[Input for this task Boundary: Start]
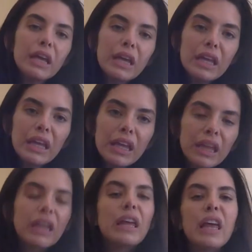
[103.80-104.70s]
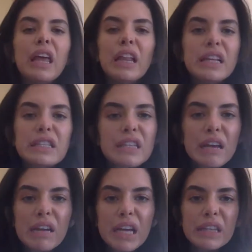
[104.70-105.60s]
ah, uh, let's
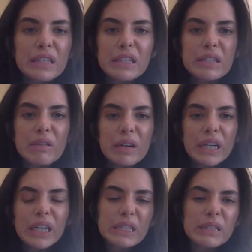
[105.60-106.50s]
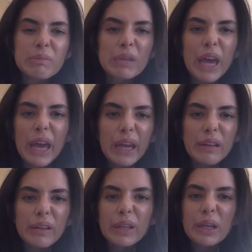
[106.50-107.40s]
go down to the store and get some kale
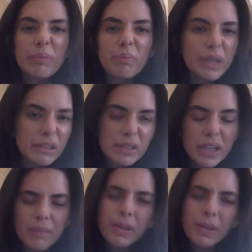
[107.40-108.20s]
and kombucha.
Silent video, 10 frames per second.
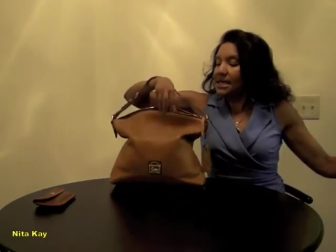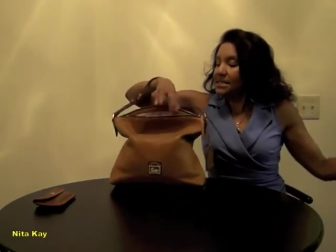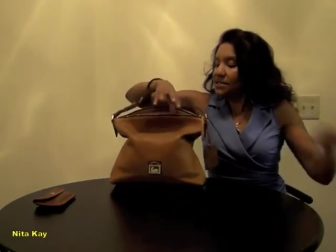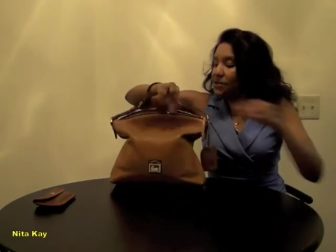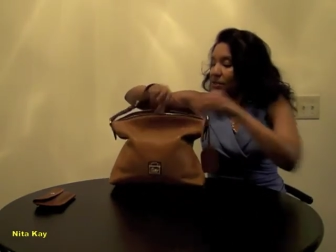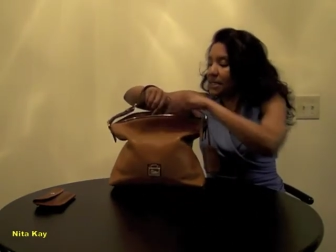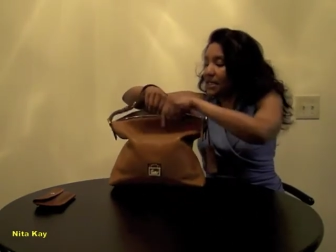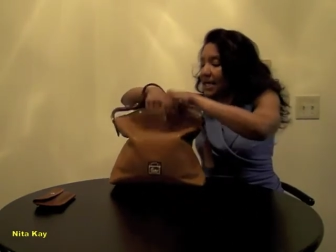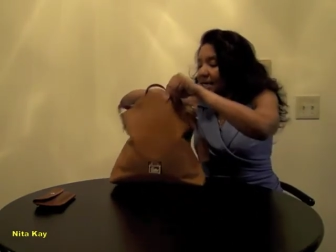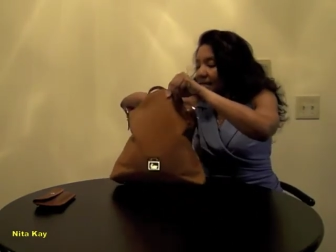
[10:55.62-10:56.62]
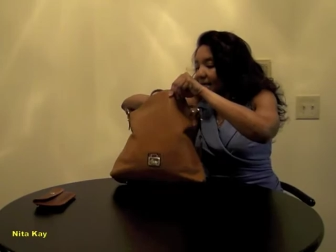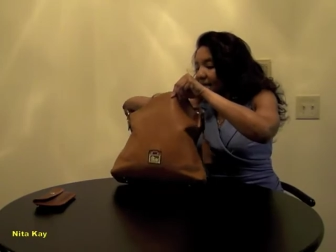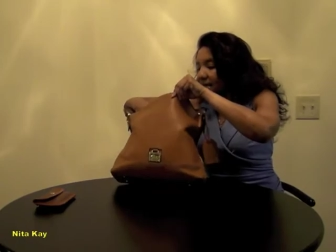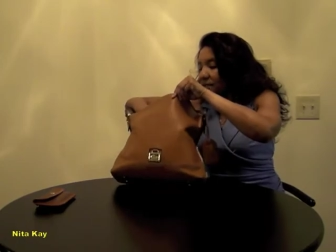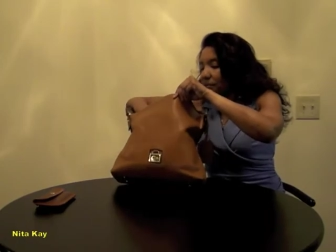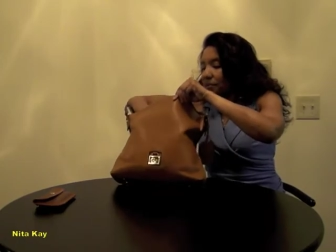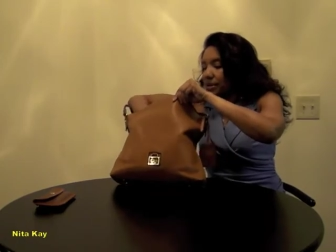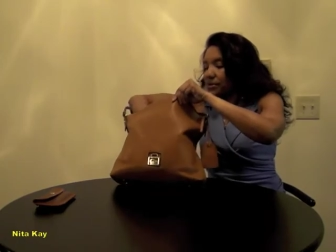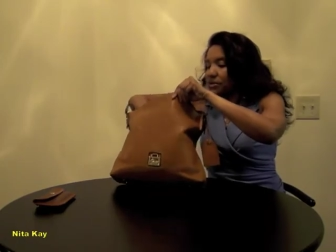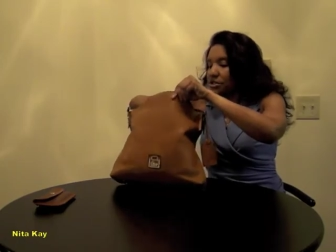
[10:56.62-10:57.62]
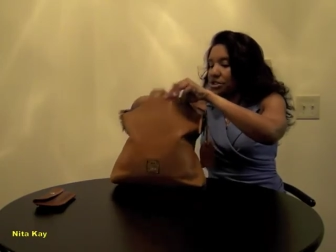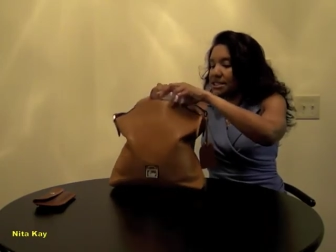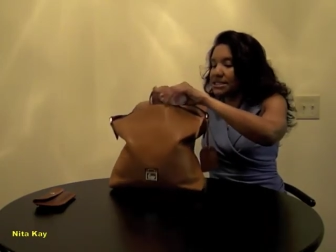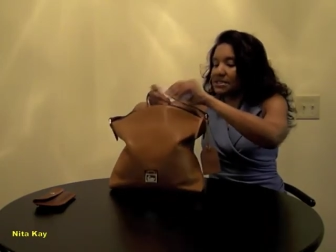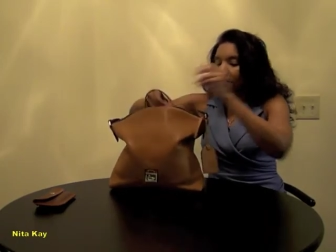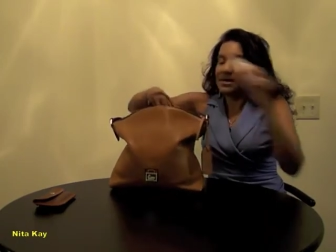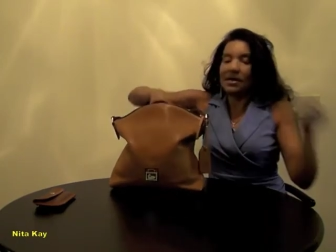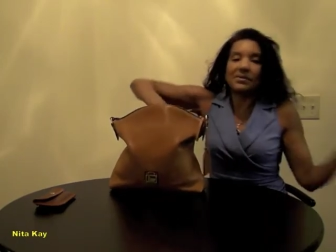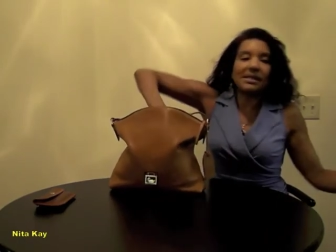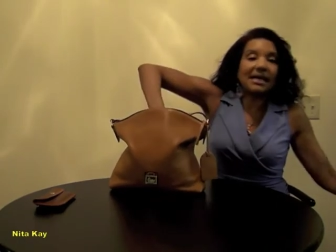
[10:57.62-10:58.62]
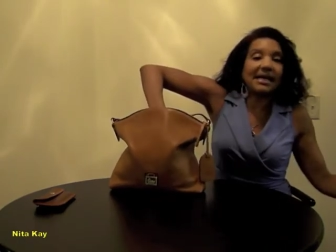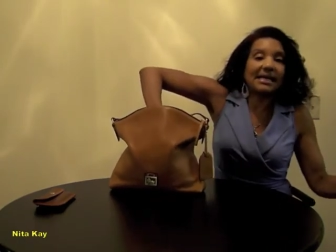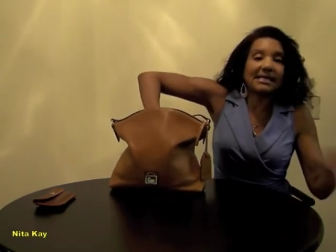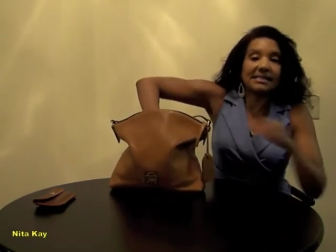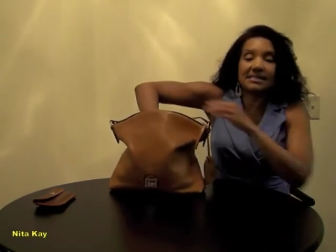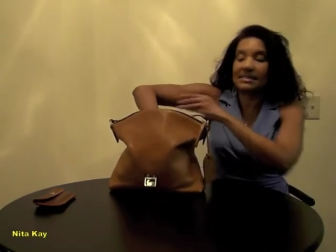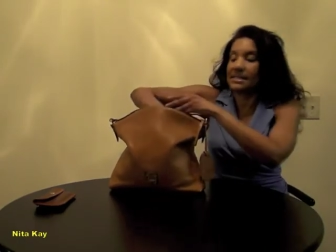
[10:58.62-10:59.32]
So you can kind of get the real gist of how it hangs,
[Input for this task Boundary: End]
Action item:
Write out the records shown above exactly, but do not include any images.

Exercise solution:
[103.80-104.70s]
[104.70-105.60s]
ah, uh, let's
[105.60-106.50s]
[106.50-107.40s]
go down to the store and get some kale
[107.40-108.20s]
and kombucha.
Silent video, 10 frames per second.
[10:55.62-10:56.62]
[10:56.62-10:57.62]
[10:57.62-10:58.62]
[10:58.62-10:59.32]
So you can kind of get the real gist of how it hangs,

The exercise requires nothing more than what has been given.